鲁肃抬起头,目光灼灼,“夏口城攻久不下,我军锐气已尽,师老兵疲。”
“而今局势大变。宛城之围已解,襄阳刘琦已败。张津两面威胁尽去,如今挟大胜之威,正全速南援。”
“依肃之见……”
鲁肃深吸一口气,说出了那个周瑜最不想听到的词,“现在,该是我们撤兵还吴的时候了。”
“撤兵?”
周瑜端着茶杯的手微微一顿。
那一丝无奈从他眼中一闪而过。
他又何尝不知道现在的局势?
但若是就这么走了,之前的投入岂不是全部打了水漂?
“子敬啊。”
周瑜放下茶杯,勉强笑了笑,试图维持信心,“张津纵然引兵前来,又如何?”
“他的水军终究是软肋,我有韩当将军镇守汉津,只要韩老将军在,张津就是插上翅膀,纵有千军万马,也休想越过汉津一步。”
“只要再给我十天……不,五天!我必破夏口!”
然而,鲁肃却并没有被这番豪言壮语所打动。
他摇了摇头,语气更加沉重,“公瑾,不可轻敌。”
“那张津胆略过人,这么短的时间内便已鲸吞半个荆州,岂是易与之辈?”
“况且他麾下不乏足智多谋之士,”鲁肃叹道:“韩老将军虽乃我江东宿将,勇则勇矣,但若论诡道机变,却未必是张津的对手。”
“未必……就能保得汉津不失啊。”
听到这话,周瑜的脸色微微一沉。
“子敬。”
周瑜看着鲁肃,“你是对我江东水军没有信心吗?还是对韩老将军没有信心?”
“非也。”
鲁肃摇头,直视周瑜:
“自然不是。
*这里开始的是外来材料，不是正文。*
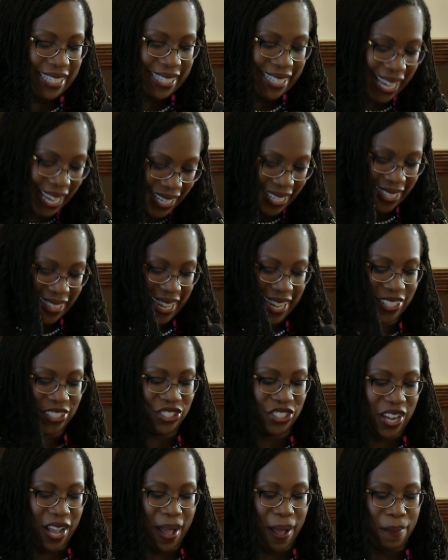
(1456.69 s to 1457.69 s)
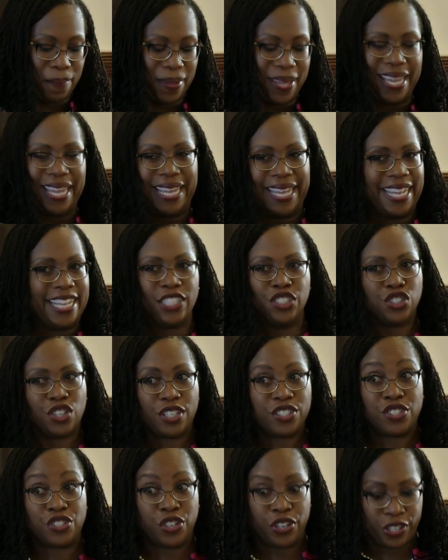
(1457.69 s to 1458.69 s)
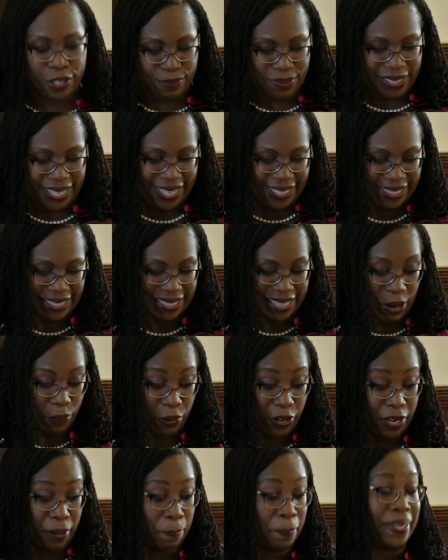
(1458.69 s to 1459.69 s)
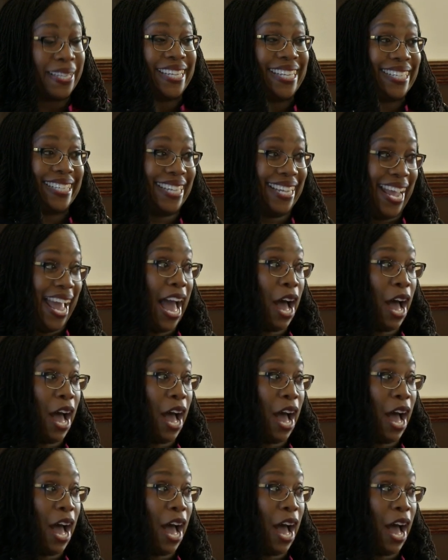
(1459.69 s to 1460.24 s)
getting that job hinge on circumstances that were completely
”
“其实……我的意思是,眼下形势已变。”
“张津已雄据半个荆州,兵强马壮。此人的能力与气度,均是远胜于刘表。”
“咱们东吴若是一味地与他为敌,在此时此地与他死磕……只怕就要深陷于荆州这个泥潭,与张津拼个两败俱伤了。”
“到时候,我们将无法再抽身他顾,甚至连江东基业都可能受损。”
周瑜眼眸中闪过一丝异色。
他是个聪明人,自然从鲁肃这番话中,听出了更深一层的战略意图。